After that, I learned Rosa was going to be working on a story for the recently-relaunched Disney comics line from Gladstone Publishing. I hadn’t read Disney comics since sometime in the mid-1970s, but if Rosa was going to write and draw an Uncle Scrooge comic, I’d be willing to give it a try.

That comic was the classic “Son of the Sun” in Uncle Scrooge #219 (1987), and like the other Rosa comics I read before it, it was filled with detailed art, humorous adventure, and Rosa’s personality. And as a side effect, it reopened my awareness of the Duck books, as I kept buying each new issue containing Rosa’s work.
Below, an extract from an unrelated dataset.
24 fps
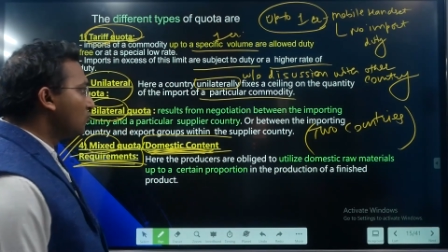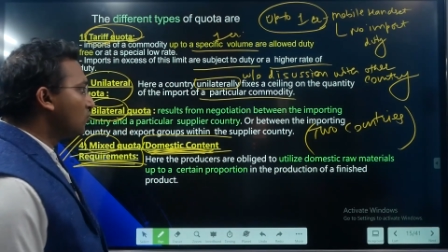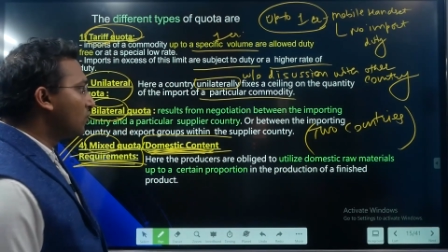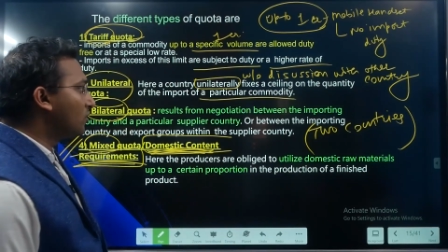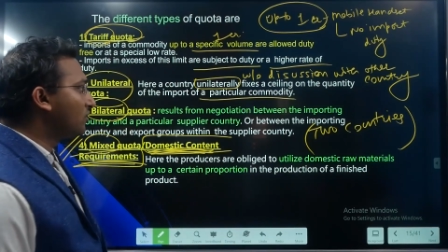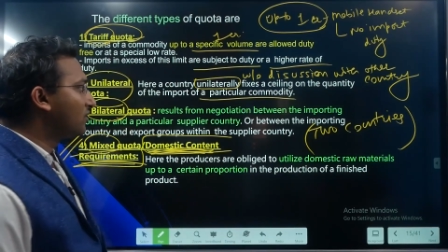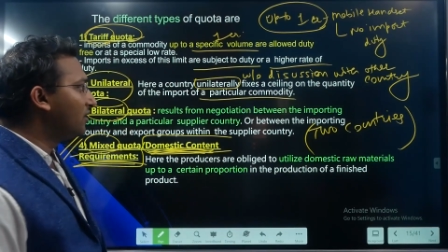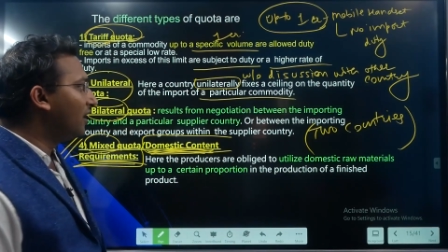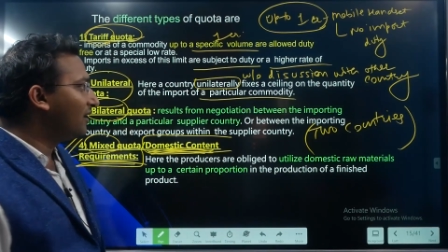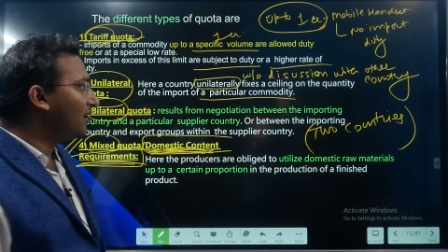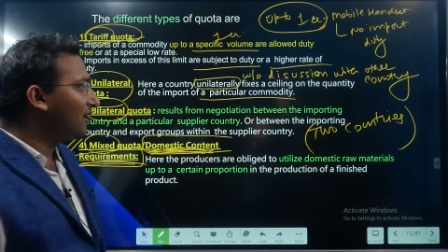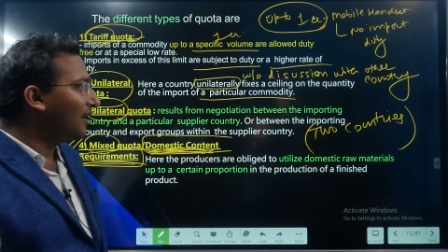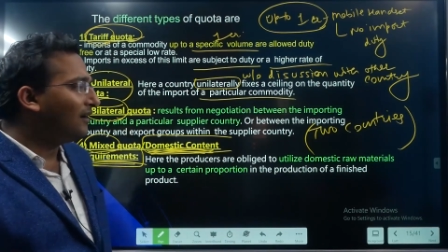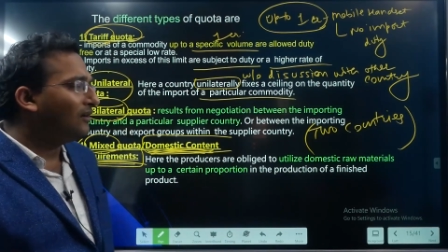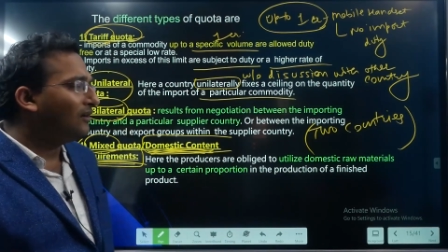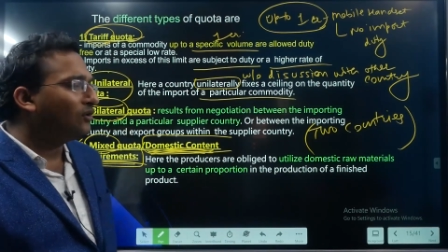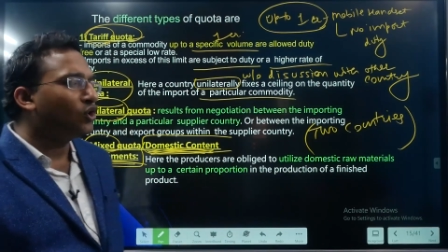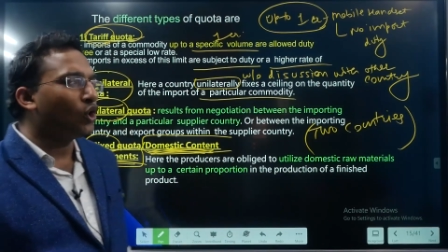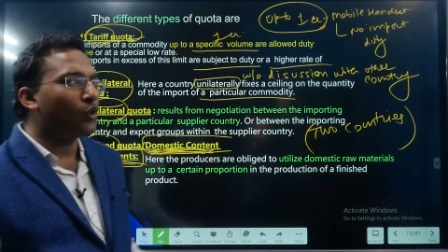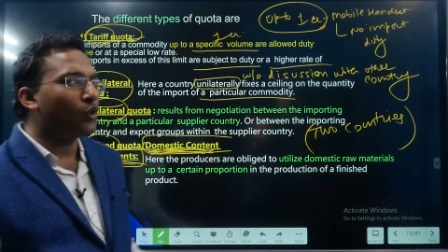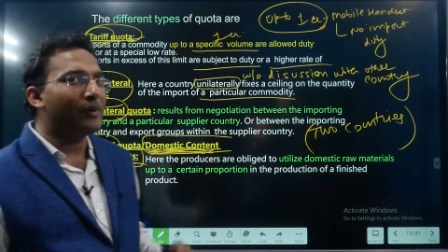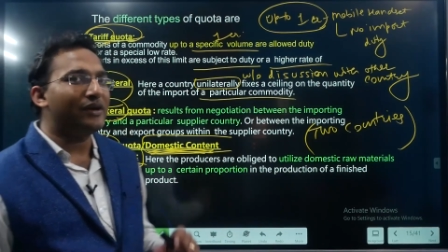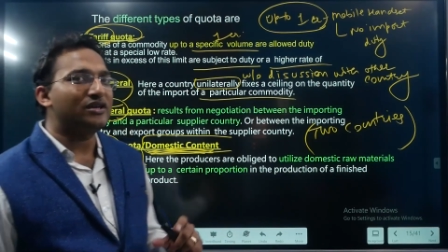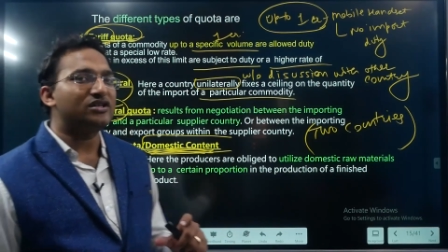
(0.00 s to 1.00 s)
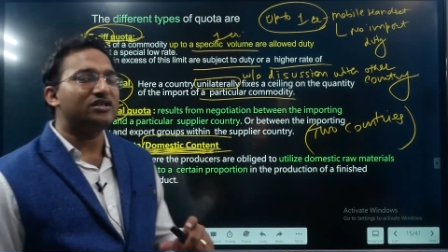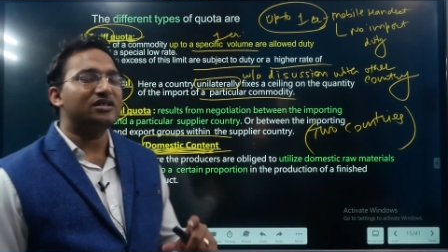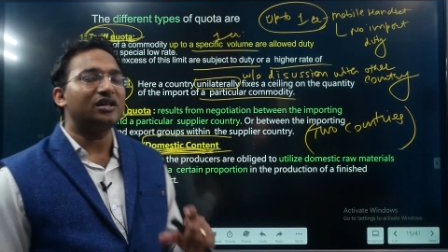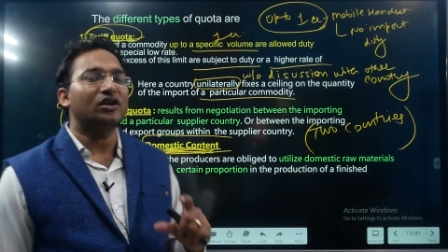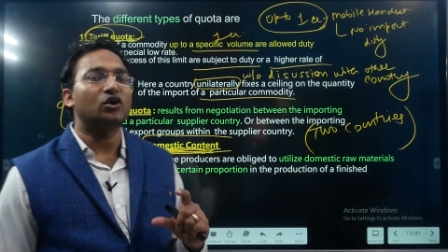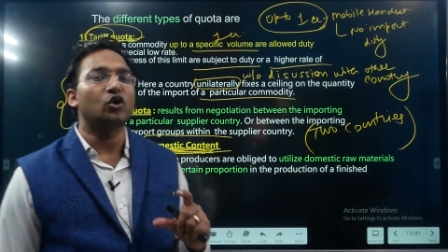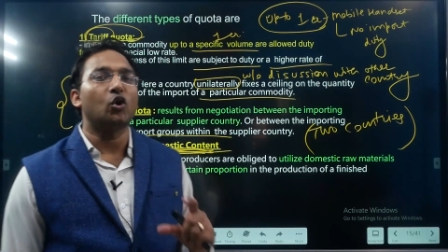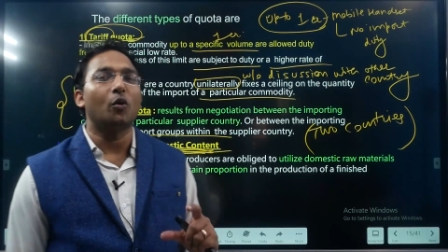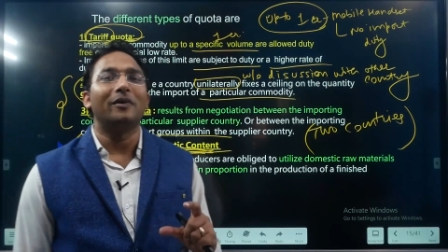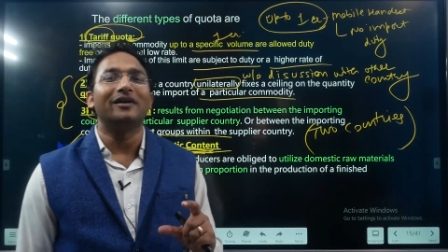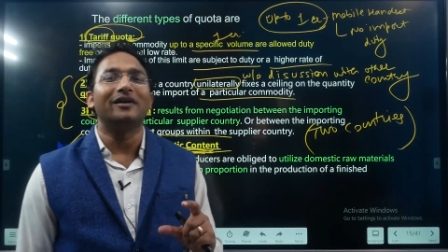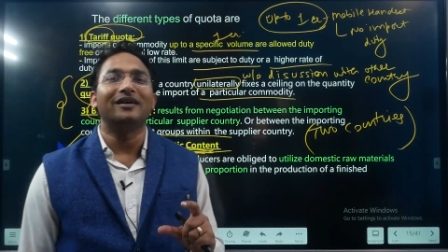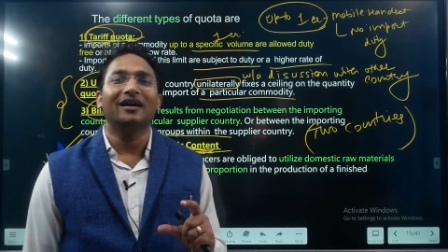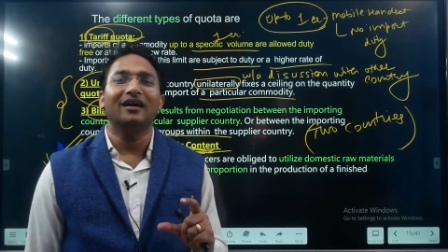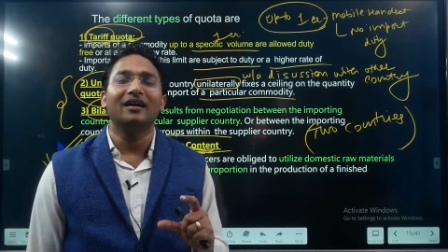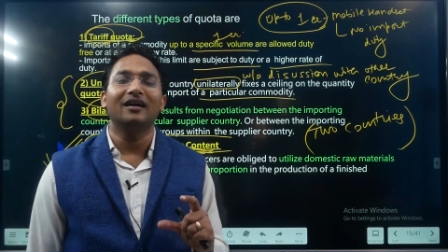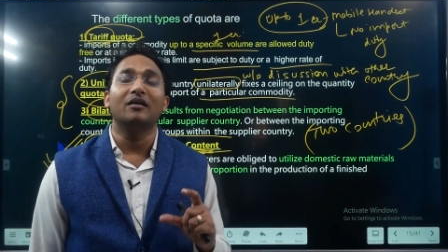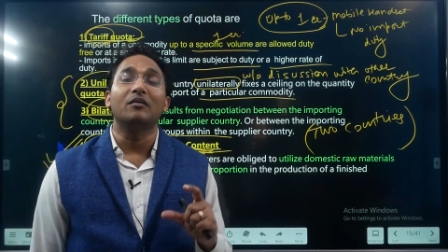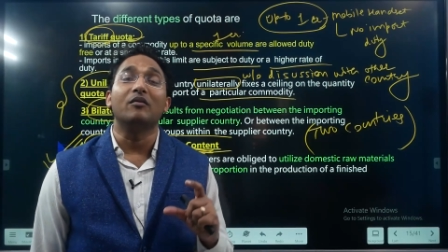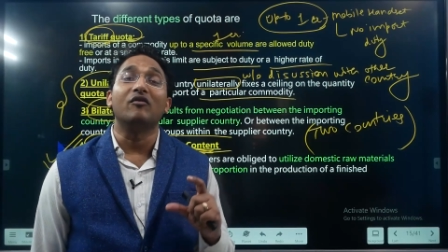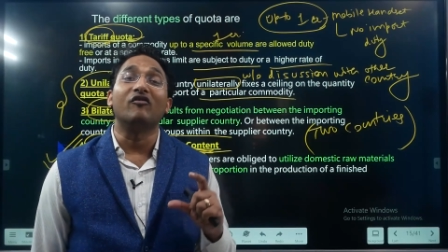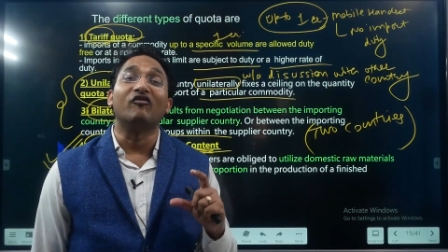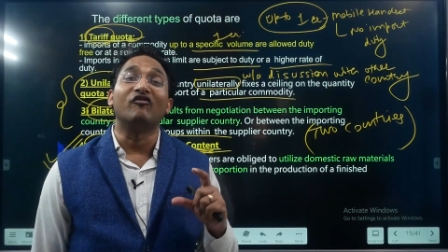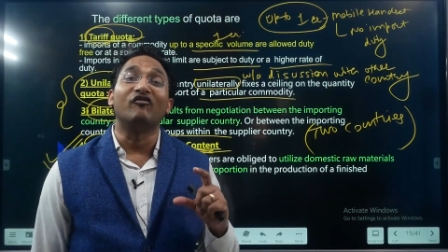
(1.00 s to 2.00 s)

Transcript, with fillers: So certain domestic raw material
That brought me to, of course, the work of Carl Barks, which got me to buying the entire Carl Barks Library series…so I have Rosa to thank for that as well!

Now, I started thinking about Captain Kentucky again because of Tom Spurgeon’s Five for Friday from last week, in which he asked what our favorite non-Marvel/DC heroes from the last 50 years were. As I was making my list, I realized that a couple of the answers that popped into my head were fairly obvious — Nexus, of course, along with one Spurgeon already mentioned, Zot! — but thinking about it made me recall how much I loved those old Captain Kentucky strips, and how I looked forward to each new issue of the Comic Reader to read the latest installments.

I didn’t have all the issues of TCR, so I missed some strips, but in 2001 all of Rosa’s Pertwillaby work, including all the Captain Kentucky comics (and that second issue of Comics & Stories I missed), were reprinted in two handsome hardcover volumes from a Norwegian publisher. Here’s the CK volume:


I think I’ll be spending the next couple of days rereading this book, reimmersing myself in the world of Captain Kentucky, its in-jokes I sorta get, its craziness, its sledgehammer satire, and its pure fun. Thanks, Mr. Rosa, for this great strip, and thanks, Tom, for inspiring me to remember how much I enjoyed it.